I have been confused, personally, about some very damaging sexual occurrences in my past which I am inclined to want to call "rapes," but which don't even necessarily follow this script. I was in a relationship characterized by emotional and psychological abuse, one in which my no's regarding such things like kissing and light groping were regularly overridden with the same type of selfish self-focus you write about regarding your rapes, and with a man who did regularly say that he truly loved me and it was all for my good and perhaps actually believed this. My attempts to get out of the relationship with the negotiating tools I'd been given in my conservative women-should-be-passive-in-relationship upbringing had failed utterly on multiple occasions, even when I had broken out of that script partially and started to be a bit more assertive, a bit more "rude"-- still I failed utterly in seeing any way out. By the time the relationship got around to what I consider, in retrospect, to be sex, it had become SO OBVIOUS that my consent or lack thereof was ABSOLUTELY IRRELEVANT to what was going on, that the only variable was whether or not in his mind it counted as premarital sex that god would disapprove of... that I didn't even bother any more to *say* no most of the time. I knew, sometimes, it would only end in a longer, more drawn out episodes that would result in me being forced to play psychologist and prop up his ego for having to deal with his "overpowering emotions" and the existence of me as such a difficult to deal with girlfriend. And other times, the sexual activity came on SO suddenly that I froze up completely before retaining the ability to express any sort of lack of consent at ALL. Fugitivus wrote a blog post about how women who are dealing with a rape may not fight because the obvious crossing of boundaries scares her into wondering what is possible-- literally anything-- if she were to fight back, it could be much worse. For me, it seems, that line was crossed so much earlier with things that NOBODY considers "sex" that by the time the "sex" rolled around.... I no longer even tried to say no.

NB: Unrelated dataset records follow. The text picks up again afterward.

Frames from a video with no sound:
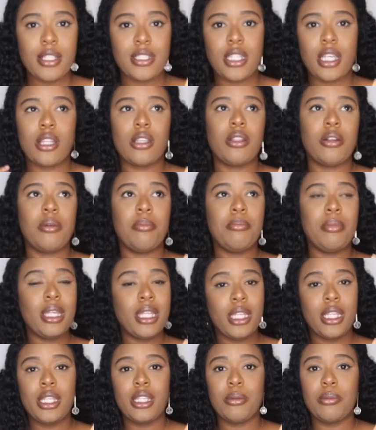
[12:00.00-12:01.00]
take a little
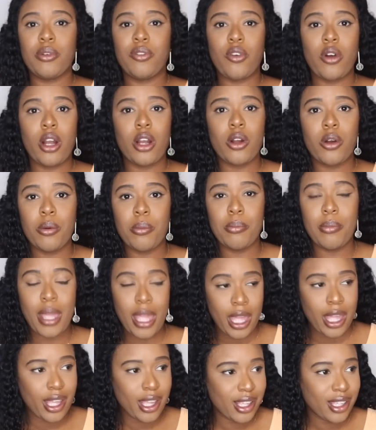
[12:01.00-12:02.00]
minute before I go
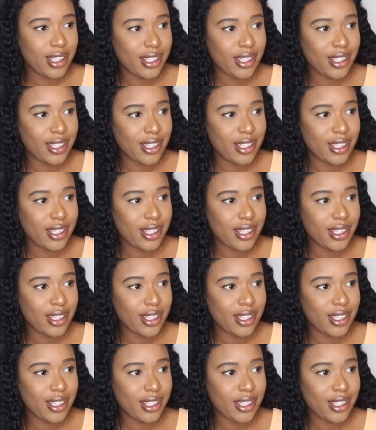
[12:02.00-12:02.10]
back.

Regardless.... my lack of consent WAS real, it WAS present, and if it weren't for the immense selfishness expressed by this man, would have been OBVIOUS, whether or not I was actively saying "no," that I was no active participant in any of these episodes, in fact, resembled more of a waking-sleep type state. Still..... it is VERY hard for me to really label these incidents as "rape." They don't fit ANY sort of script of what rape is... except the fact remains, it was activity I consider sex (the law agrees, btw.) and to which I did NOT consent.

Kristin Craig Lai said...

Thank you for this. I've been thinking for a while about writing a post about this very thing. I've always known that what happened to me wasn't about him exerting his power over me. It was about him feeling entitled to me and my body, it was about him having a distorted sense of what love and intimacy should look like. It was about him not being able to empathize with me as a human being. Our culture creates the conditions in which boys and men feel entitled to the bodies of girls and men while girls and women feel the pressure to not make a fuss and avoid being labelled a slut or a troublemaker. So you wind up with boys who don't understand mutual consent and girls who don't begin to know how to take ownership over their own sexuality.

After reading the comments I was faced with a painful reality so I blogged about it: http://andtheycalledmefreak.blogspot.ca/2012/09/i-never-called-it-rape.html

I wish all of you who have posted here the best on your journeys of recovery and healing.